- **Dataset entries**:
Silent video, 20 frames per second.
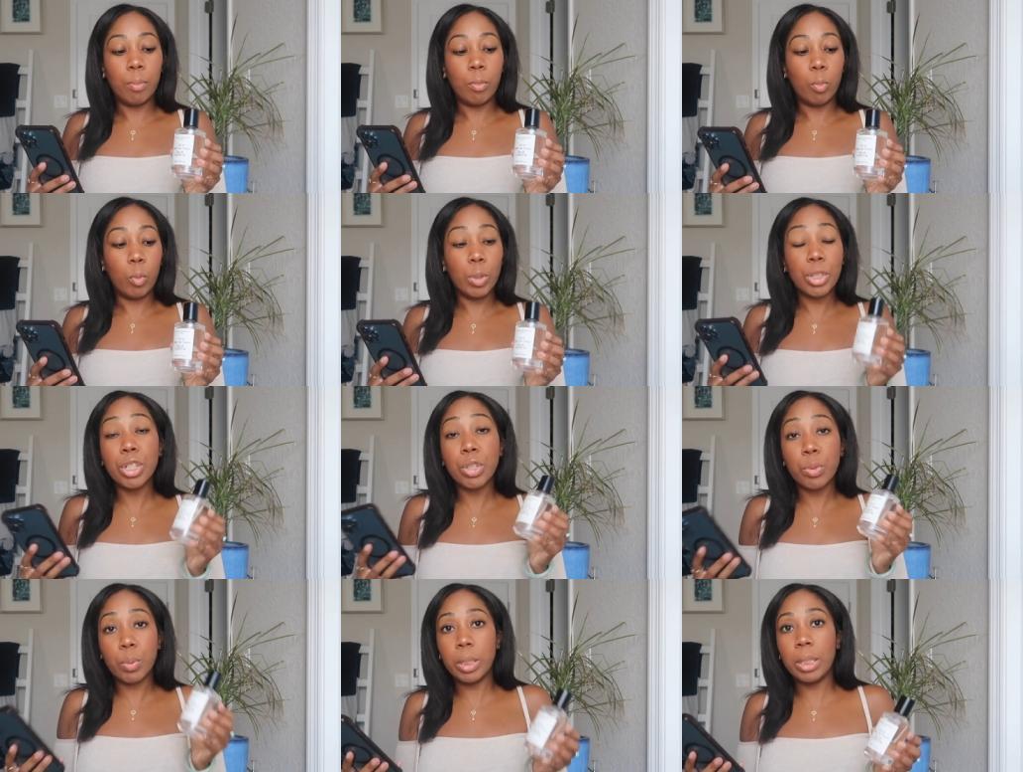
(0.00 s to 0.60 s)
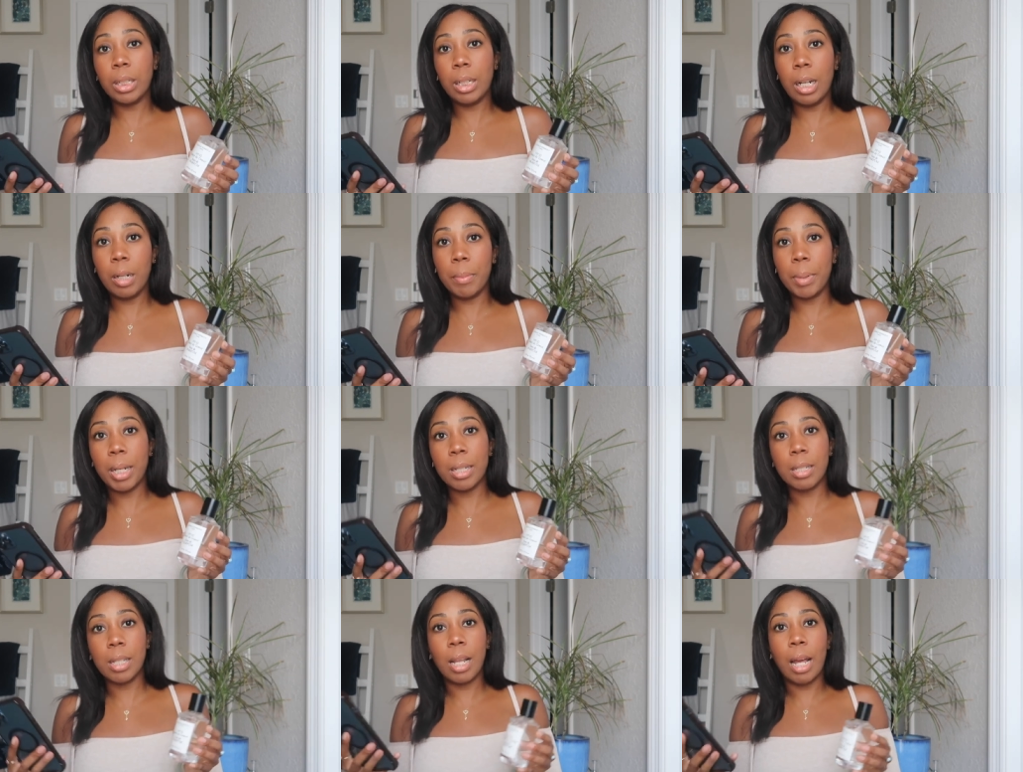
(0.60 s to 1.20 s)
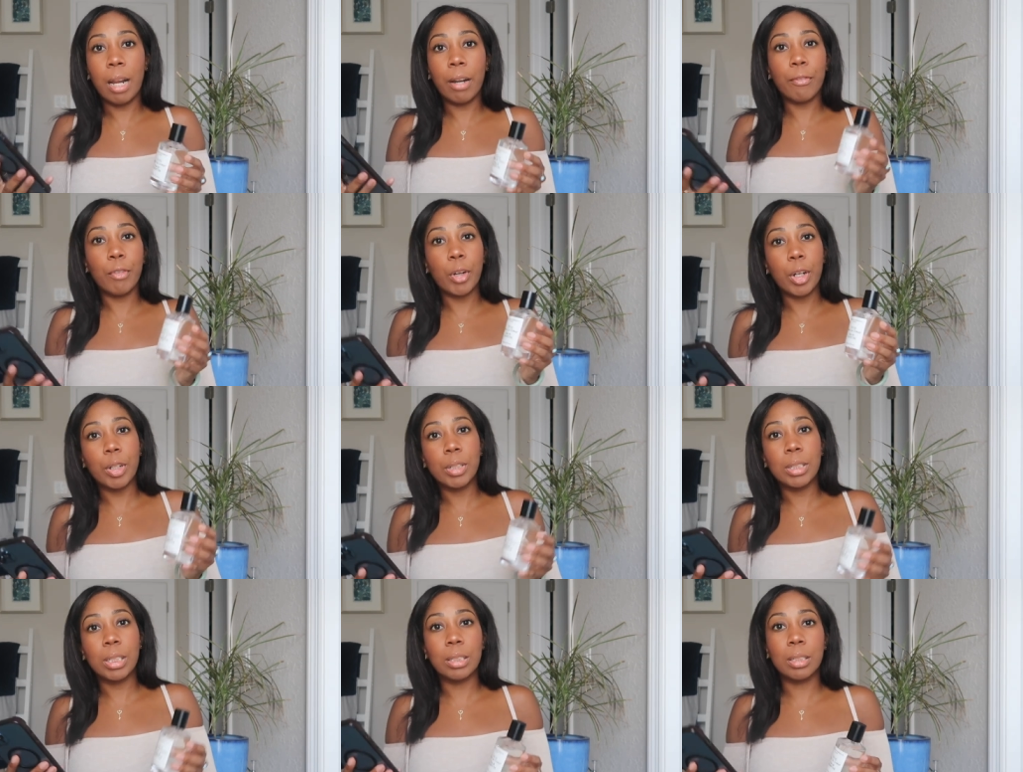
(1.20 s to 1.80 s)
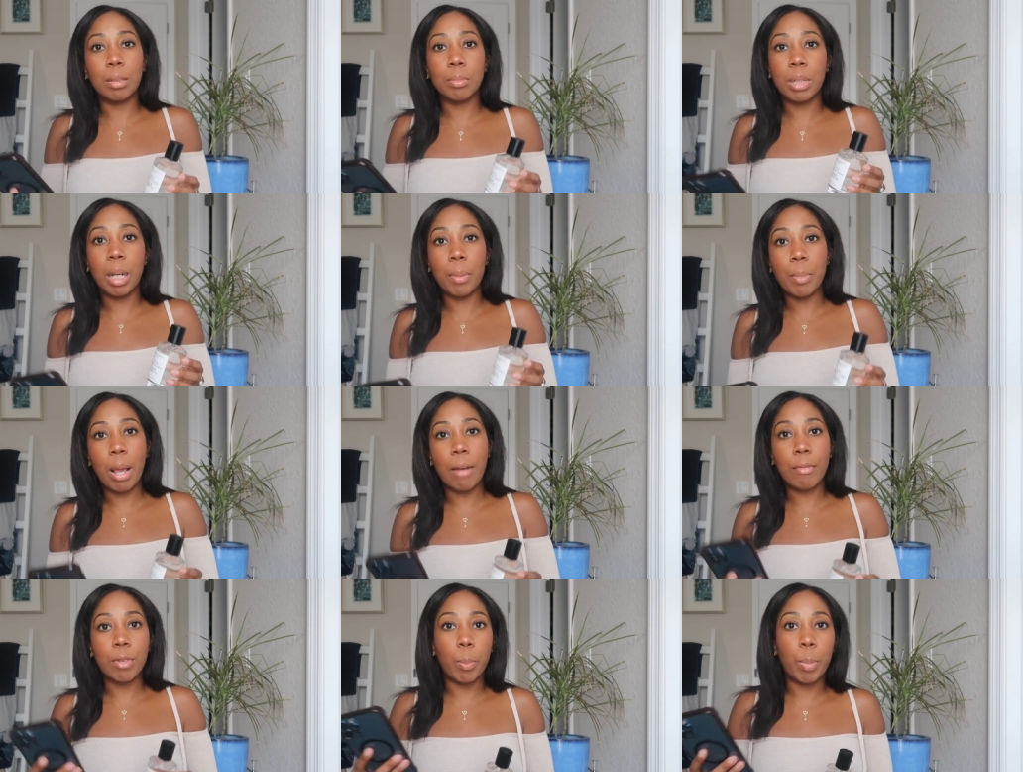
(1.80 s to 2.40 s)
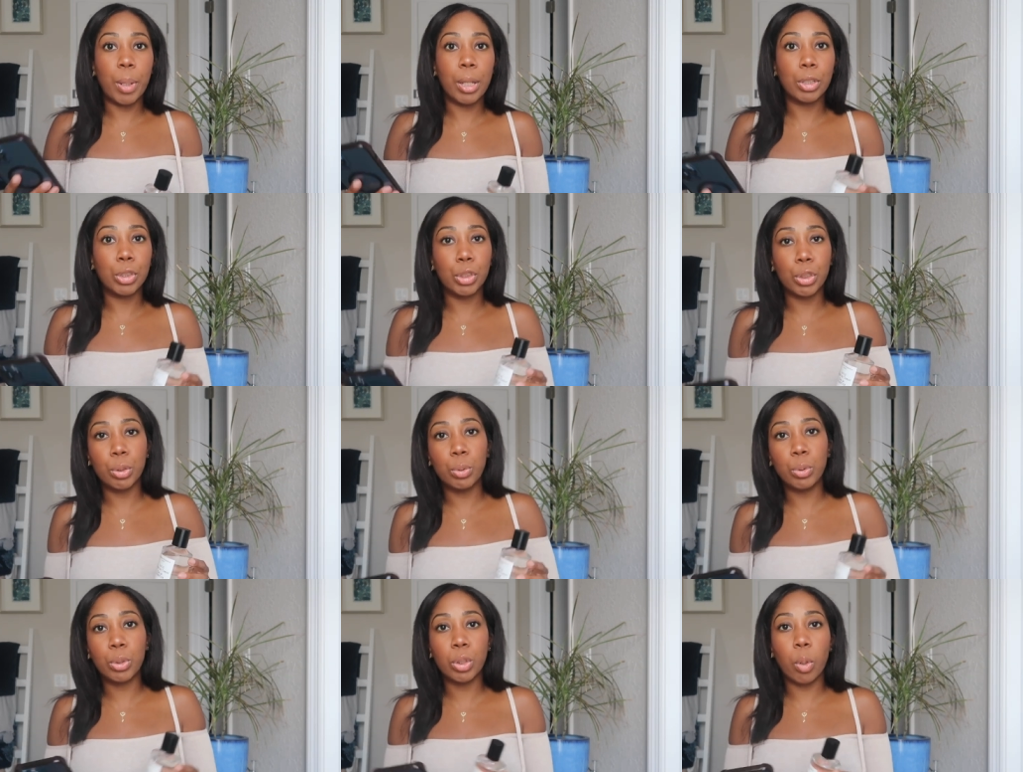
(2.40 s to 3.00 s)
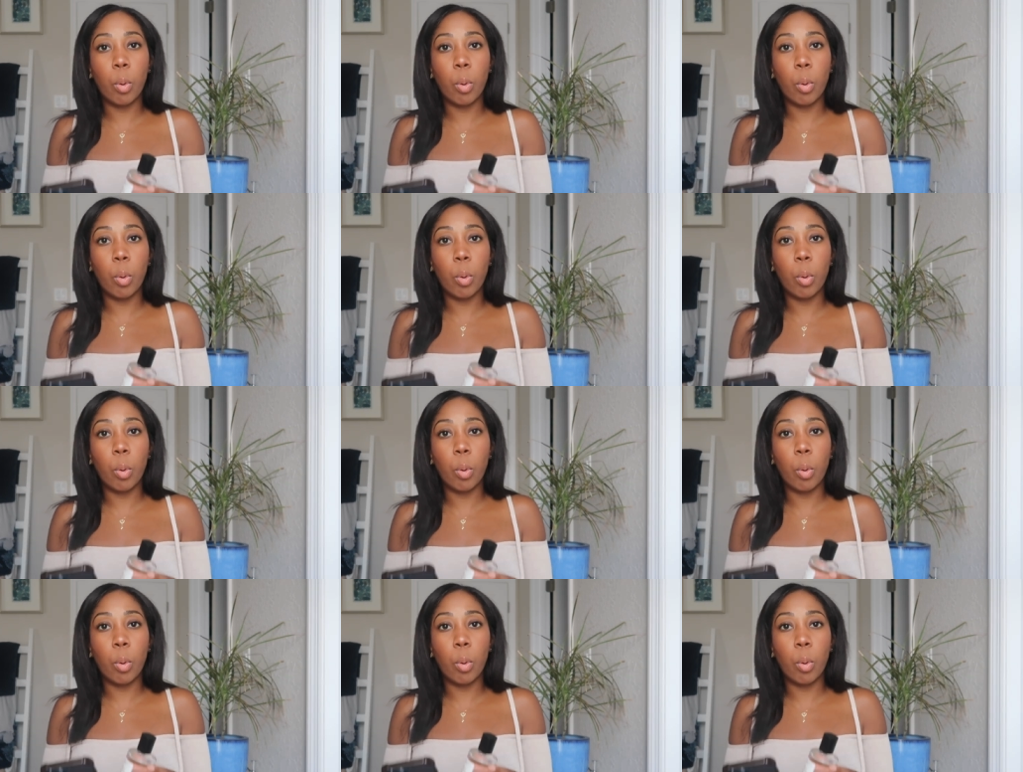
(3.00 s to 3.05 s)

which is really good because a lot of fragrances sometimes you have to pick and choose.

- **TASK ITEM**: From the records given above, reproduce all text exactly and exclude each picture.

- **EXERCISE SOLUTION**:
Silent video, 20 frames per second.
(0.00 s to 0.60 s)
(0.60 s to 1.20 s)
(1.20 s to 1.80 s)
(1.80 s to 2.40 s)
(2.40 s to 3.00 s)
(3.00 s to 3.05 s)

which is really good because a lot of fragrances sometimes you have to pick and choose.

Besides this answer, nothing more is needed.